Marco Balzano ritorna, dopo la felice parentesi di Resto qui, a uno dei temi cui ha dedicato la gran parte dei suoi testi: la migrazione. In questo specifico caso la prospettiva non guarda alle migrazioni interne, bensì allarga a una dimensione internazionale che coinvolge Italia e Romania, con un approccio che trova un giusto equilibrio tra dimensione introspettiva e fattuale.
Tre sono le voci narranti, membri di una famiglia rumena esplosa per ragioni che da loro non dipendono, ma sono strutturali alla società: una madre che per garantire studi e dignità ai figli parte per fare un lavoro di cura a Milano, con un pesante strascico di sensi di colpa (aggravati dal fatto che parte di nascosto, come una ladra, per non salutare i figli e diventati schiaccianti quando un evento si abbatte inaspettatamente su uno di loro).
Il primo punto di vista appartiene al figlio adolescente, Manuel, ed è significativo che Balzano inauguri la vicenda con lui, con quello lasciato indietro, con l’orfano bianco, come la sociologia definisce i figli di madri partite: emerge - oltre che una enorme capacità empatica che la scrittura di Balzano ha sempre espresso verso coloro che non riescono a prendersi troppa voce, cui la restituisce in una maniera rispettosa e discreta - anche un grande lavoro di ricerca, teorica e sul campo, come la nota finale redatta dallo stesso autore conferma. Infatti, i paesaggi di questo spicchio di Romania in cui vive la famiglia, le istituzioni che si occupano degli orfani bianchi, il mal d’Italia che è una patologia che colpisce molte delle donne che hanno abdicato al loro ruolo di madri, mogli e figlie per andare a occuparsi di altri figli e altri genitori, sono realtà che si manifestano al lettore nella loro nitidezza e che dimostrano ancora una volta quanto poco sappiamo delle vite di chi entra nelle nostre case e si occupa dei nostri affetti più cari: non solo di braccia, se fosse ancora necessario ribadirlo, si tratta.

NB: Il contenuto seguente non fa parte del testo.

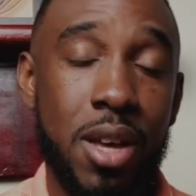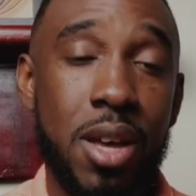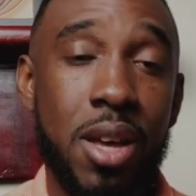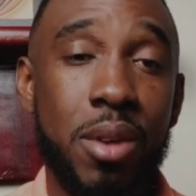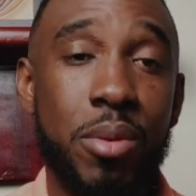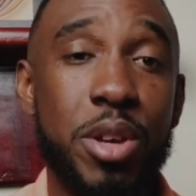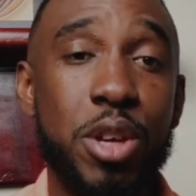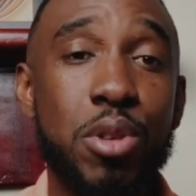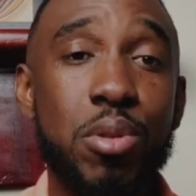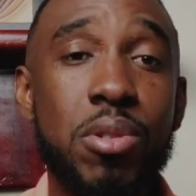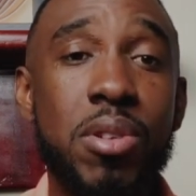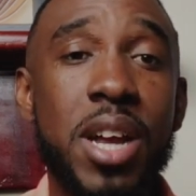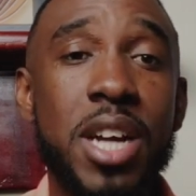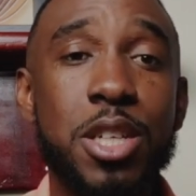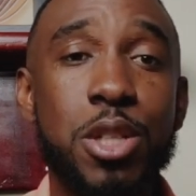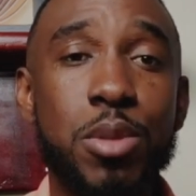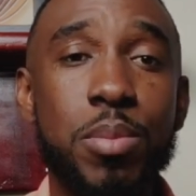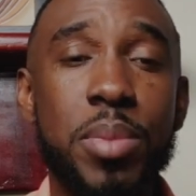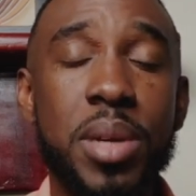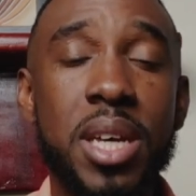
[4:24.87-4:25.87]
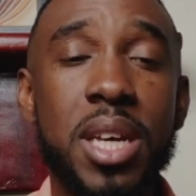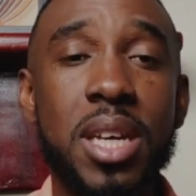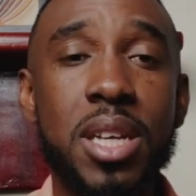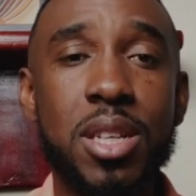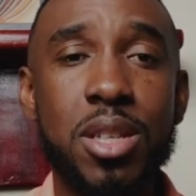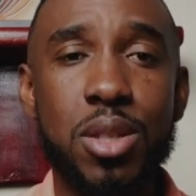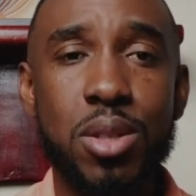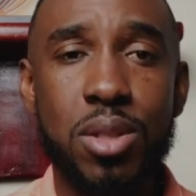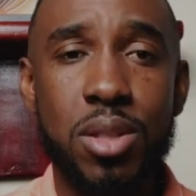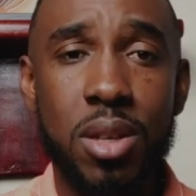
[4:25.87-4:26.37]
When you do that, you begin
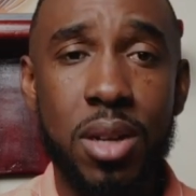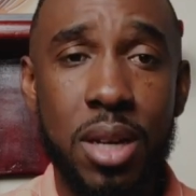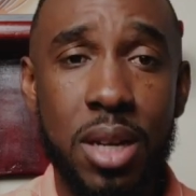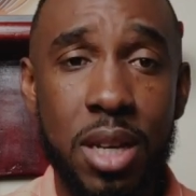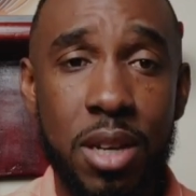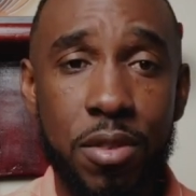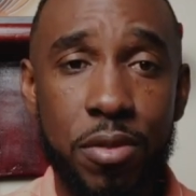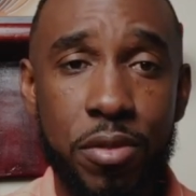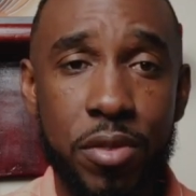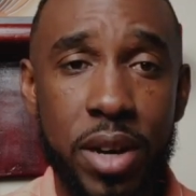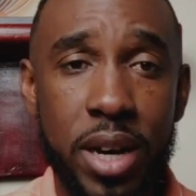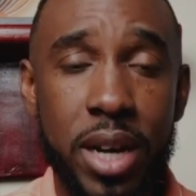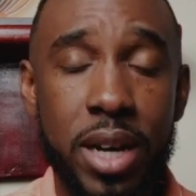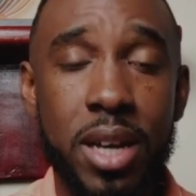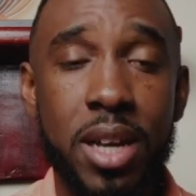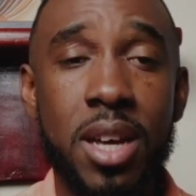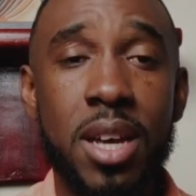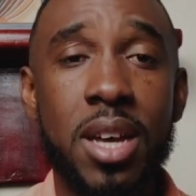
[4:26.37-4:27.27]
to solidify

In Quando tornerò queste vite sono sviscerate e raccontate nel loro intimo, a partire appunto dal figlio più giovane, Manuel, cui segue la voce della madre, Daniela: donna che apparteneva alla classe media, che svolgeva un lavoro d’ufficio, prima che tutto crollasse, con un marito fisicamente presente, perlomeno all’inizio della storia, ma di fatto assente, che peraltro, con una scelta significativa da parte dell’autore, non assurge mai al ruolo di voce narrante, ma viene solo raccontato dai tre punti di vista. La prospettiva di Daniela mostra, senza alcuna commiserazione, luogo comune o pietismo, quanto faticosa sia la vita di chi si prende cura degli altri, quanto pesi il fardello della lontananza, della propria lingua non parlata, del cibo diverso e offre anche uno spaccato, desolante se non per qualche eccezione, della condizione di solitudine degli anziani, i cui figli delegano ad altre non solo il lavoro di cura materiale, ma anche la responsabilità affettiva. Ed infine il punto di vista si sposta su Angelica, la figlia maggiore: figura centrale, insieme ai nonni – personaggi peraltro di solida sapienza e smisurata tenerezza – nella gestione della situazione familiare in assenza di figure genitoriali. Angelica, senza venire meno al carico di responsabilità che le piomba addosso, riesce comunque a tenere insieme tutti i fili, compresi quelli della sua vita. Il conflitto con la madre è evidente e, da lettori, entrambe le prospettive appaiono legittime: il desiderio di garantire condizioni migliori della prima si scontra con il senso di tradimento e di abbandono della seconda.
Il titolo, sebbene non si configuri come una domanda, lascia sospesi e apre a tutti i dubbi, aspettative e timori che attraversano coloro che lasciano il proprio paese e i propri affetti.